SingleStoreDB for Wide Table Use Cases

SingleStoreDB specializes in applications with high-performance analytic query latency and concurrency requirements, including real-time, customer-facing streaming analysis.

Many of these streaming analytics applications leverage wide tables — particularly where the results require a vast (or all) data to be aggregated, or when the schema evolves. One of the most common questions I get after a demo is, “this makes sense for more structured data and distributed data models, but how does this work with my wide table with n-hundred columns?”

The question typically comes from experience with tuning analytical queries for performance, or updating speed on wide tables in MySQL, cold-storage themed cloud-only columnstores or data lakes. The question can also arise from trying to take data from NOSQL and ETL to pre-parse json into spare and wide tables. Sometimes it leads developers to time-series solutions which are resource intensive, difficult to tune and limited in extensibility. What should developers do when the requirement is for real-time ingest and millisecond response for complex queries on large datasets?

This blog explores how SingleStore’s Universal Storage is designed to handle complex queries on large datasets in narrow or wide tables before discussing sizing and design considerations for bringing wide tables into SingleStore. We’ll see how SingleStore can meet real-time streaming ingest and query response times for web scale applications as long as we understand our data and queries, apply the appropriate indexing and schema strategy, and select a workspace with enough memory, diskspace and CPU.

Wide Tables Need Wider Capabilities

If you’ve found this blog, you likely know at least a little about the benefits of SingleStoreDB’s Universal Storage — and might even be curious what you need to consider for wide table-specific use cases. It is a modern scalable distributed architecture designed to handle transactions and analytics with low millisecond latency.

It is a multi-modal and memory-optimized columnstore that is compressed and presorted for seekability. This engine diagram provides an overview of how SingleStoreDB is designed for real-time speed and real-world scale.

In this diagram, we see how data is ingested into SingleStoreDB. Inserts and updates are streamed with native pipelines or app-driven commands into an in-memory rowstore buffer before flushing synchronously to disk and asynchronously to a cloud storage blob. This three-tier storage is partitioned across independent compute nodes with attached SSD storage that can scale out according to workload requirements. When queried, SingleStoreDB leverages memory to speed up queries by reducing seeks within the columnstore — or eliminating them entirely.

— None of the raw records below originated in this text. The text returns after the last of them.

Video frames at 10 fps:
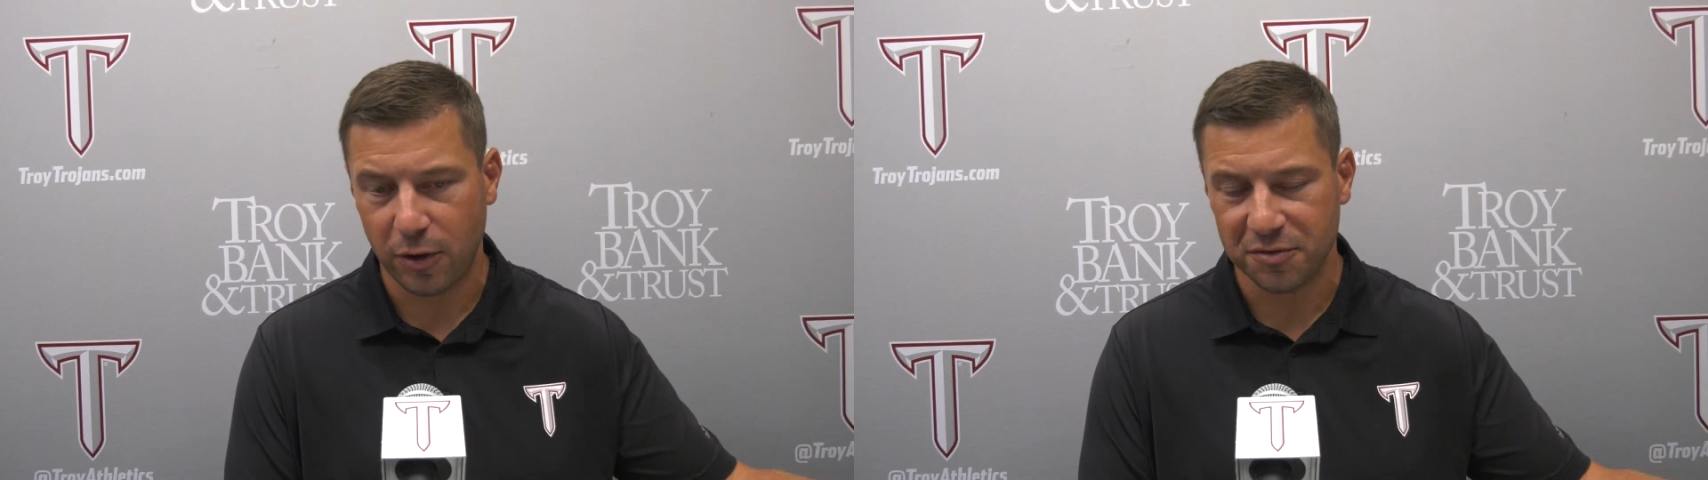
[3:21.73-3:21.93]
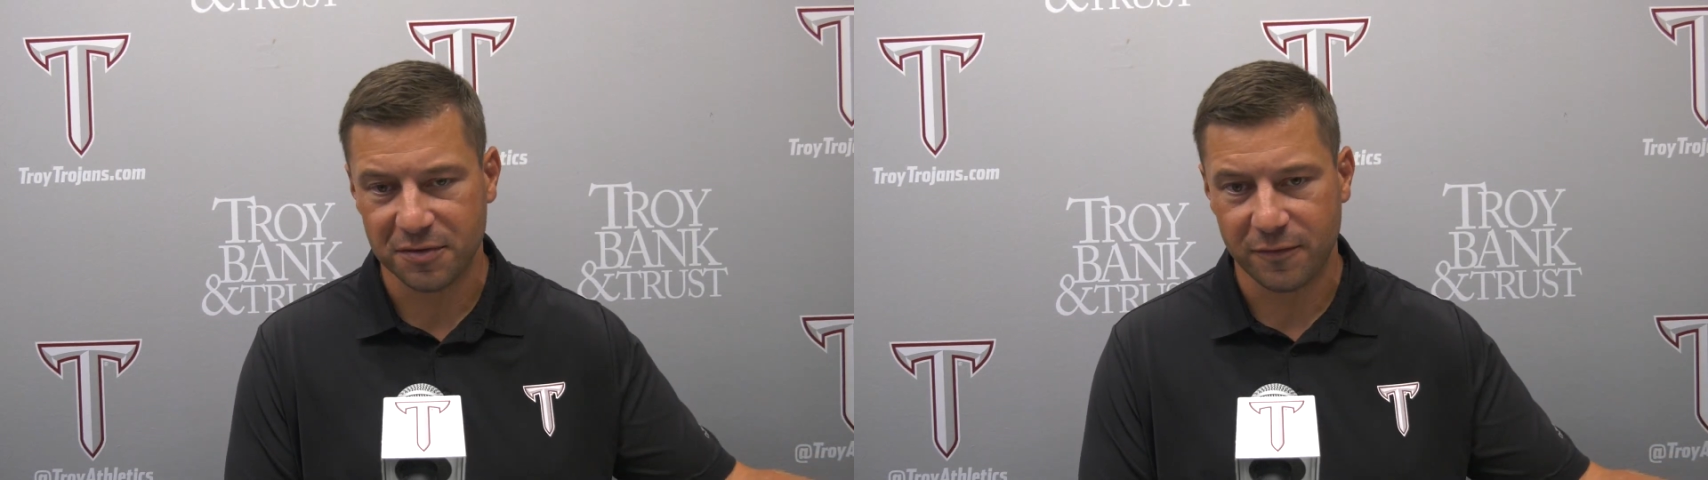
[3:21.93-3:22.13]

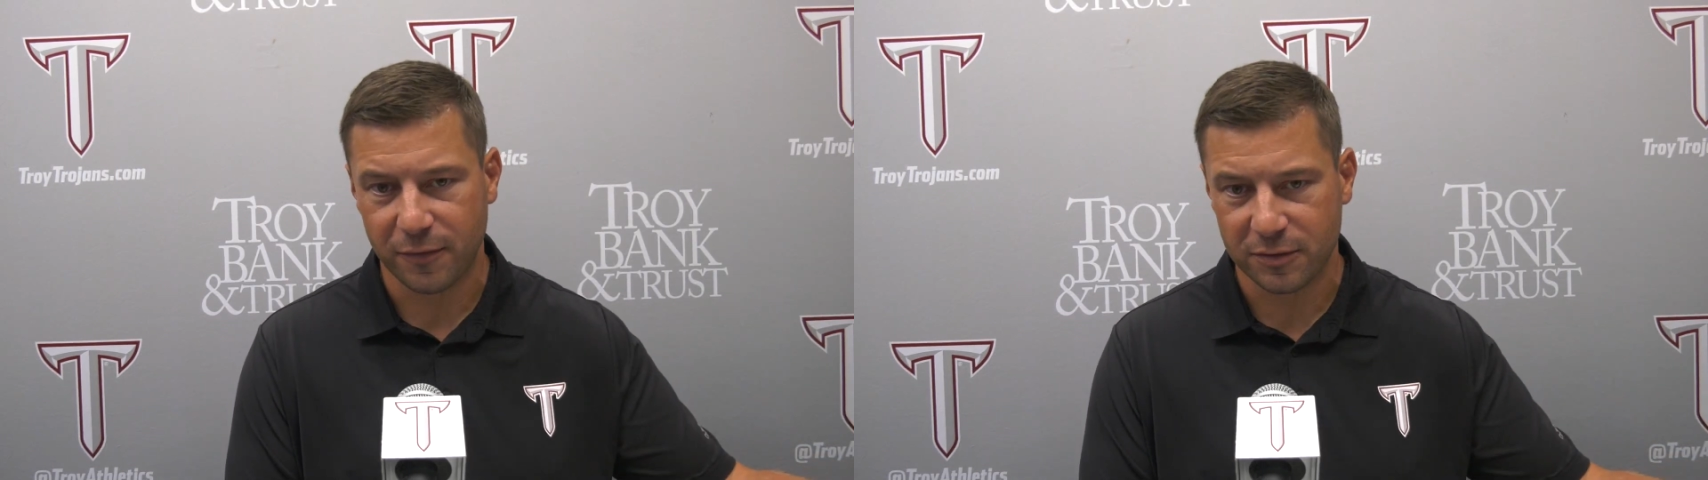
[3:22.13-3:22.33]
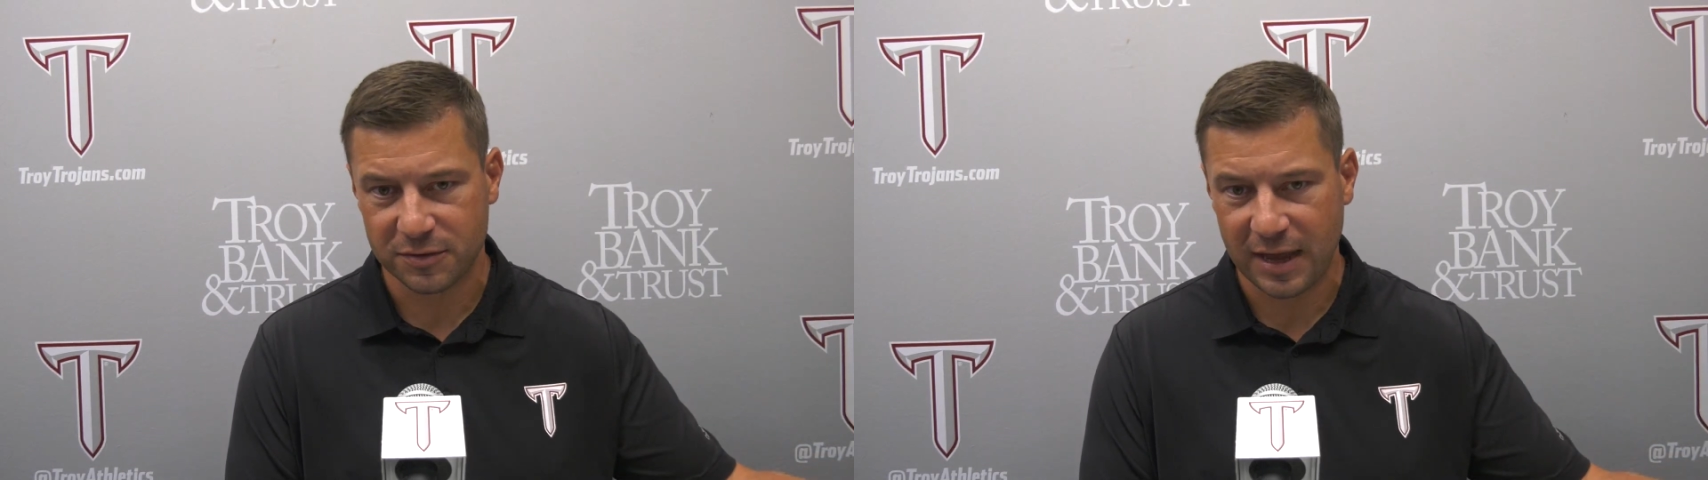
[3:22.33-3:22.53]
goals in the
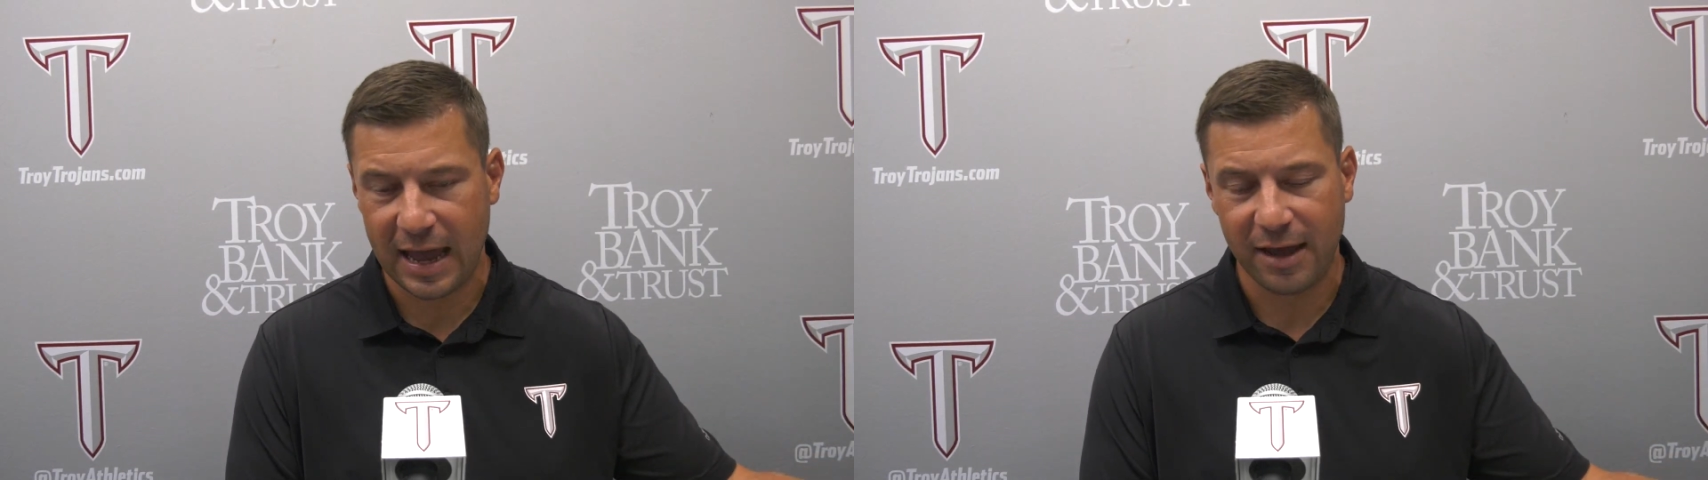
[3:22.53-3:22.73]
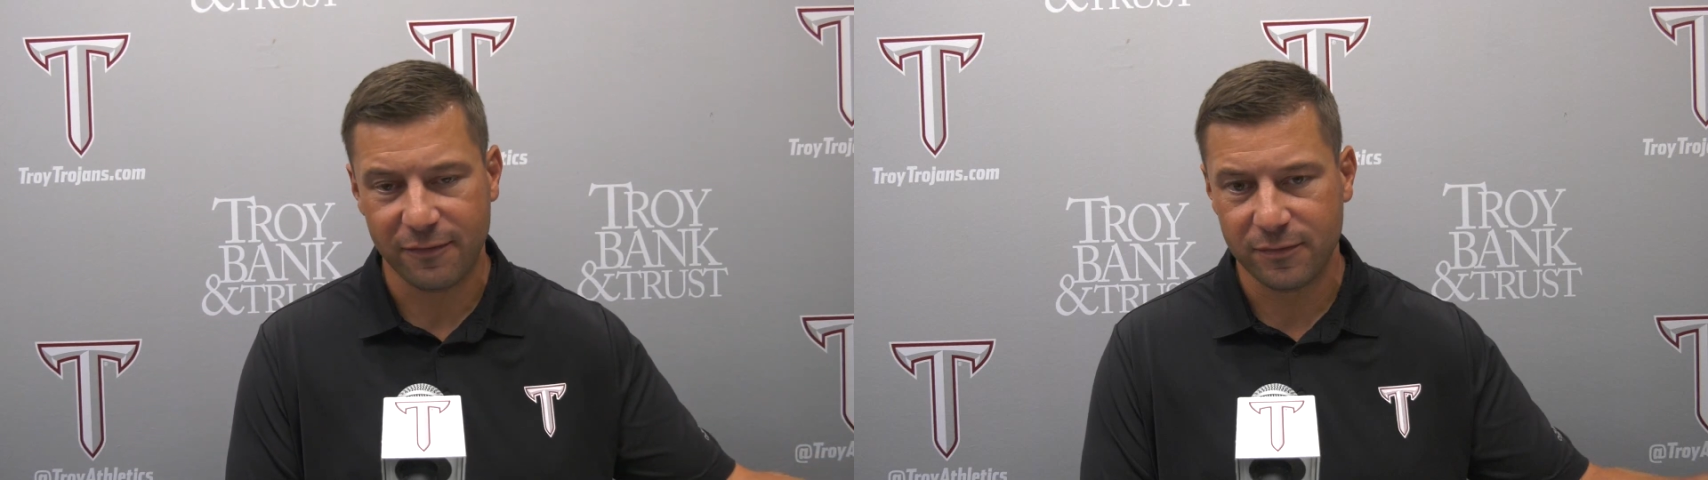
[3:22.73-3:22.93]
first
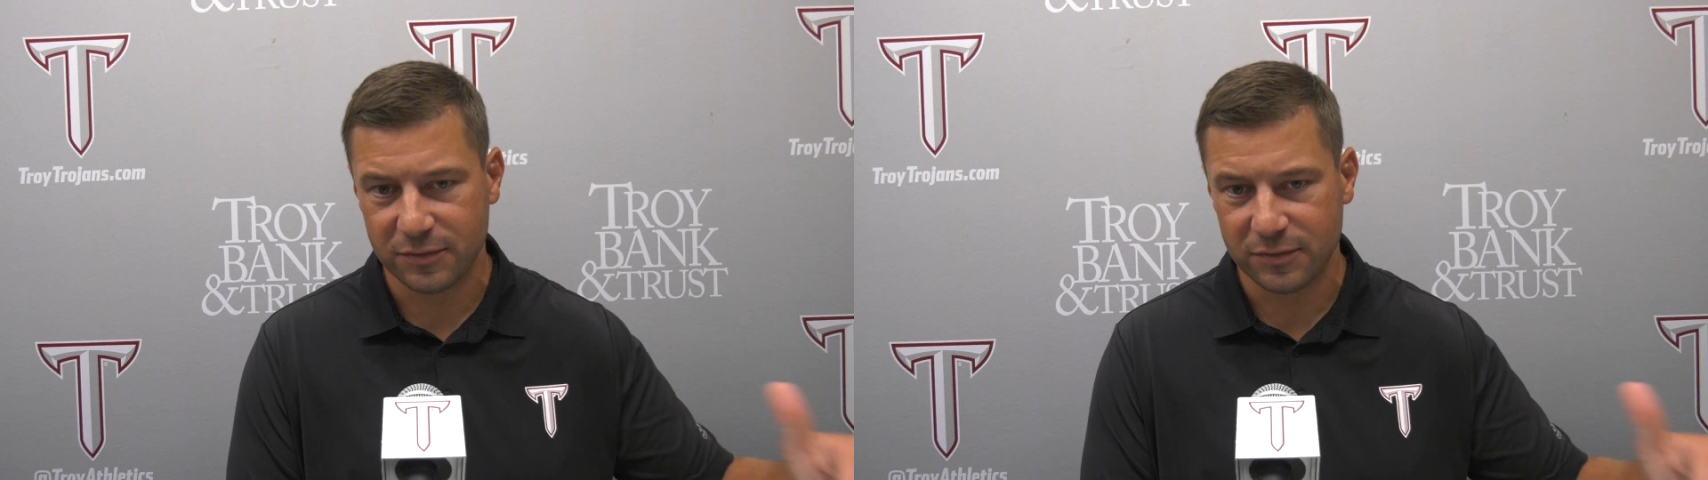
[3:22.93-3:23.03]
half.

A few notable features of this three-tiered storage engine help it perform particularly well in wide-table use cases compared to OLAP solutions, or OLTP-only solutions:

Distributed scale-out SQL brings massively parallelized lock-free inserts, upserts and queries
Compression and query compilation reduces disk scanning for lower latency queries
Real-time streaming with native SingleStoreDB Pipelines parallelize ingest across partitions with ability to transform and query data
Separation of storage and compute; expand storage beyond working set in disk by writing asynchronously to object store

In wide table use cases, SingleStoreDB’s storage engine’s design foundation on speed and complexity ensure app performance. Indexing and query optimization engines work together to guarantee low latency for transactional and analytical use cases when properly sized.

Keys and Indexes for Performance

Schema tuning is always important, but in wide tables where queries span many column segments, optimizing schemas is vital to guaranteeing sub-second response times. All schema tuning should be done against critical queries from your use case to ensure the SingleStoreDB engine is tuned properly.

This can be done with a profile of the query with the Visual Explain Tool and considering the results to adjust shard, sort and index selection appropriately. Check out this blog post for a guide on how to get started with query tuning.

Key Selection

Data is partitioned and segmented by shard and sort key into rows and column segments that power bitmapping that facilitates segment elimination and subsegment access. Combine this with hash indexes to speed up equality lookups — and the fact that some queries only need to scan in-memory metadata ex. Select count(*) if no recent deletes — and columnstore is built to speed up complex analytical queries while maintaining the ability to insert and update efficiently, even in wide tables.

When optimizing schema for wide tables, consider shard and sort key selection carefully to maximize query speed by taking advantage of the architecture (and add a hash on equality filters). More detail on indexes can be found here.

In wide-table uses cases, consider the following advice on key selection:

The effect of skew often has more weight as tables become wider; choose a shard key with minimal skew (sub 10%) and on common filters to maximize the distributed engine
Selective filters on sort key seek within required column segments are required instead of the whole row, reducing the volume of data scanned for the query to return

As tables become larger or wider, the parameters behind the columnstore segment can be adjusted with alter commands run on the sort key.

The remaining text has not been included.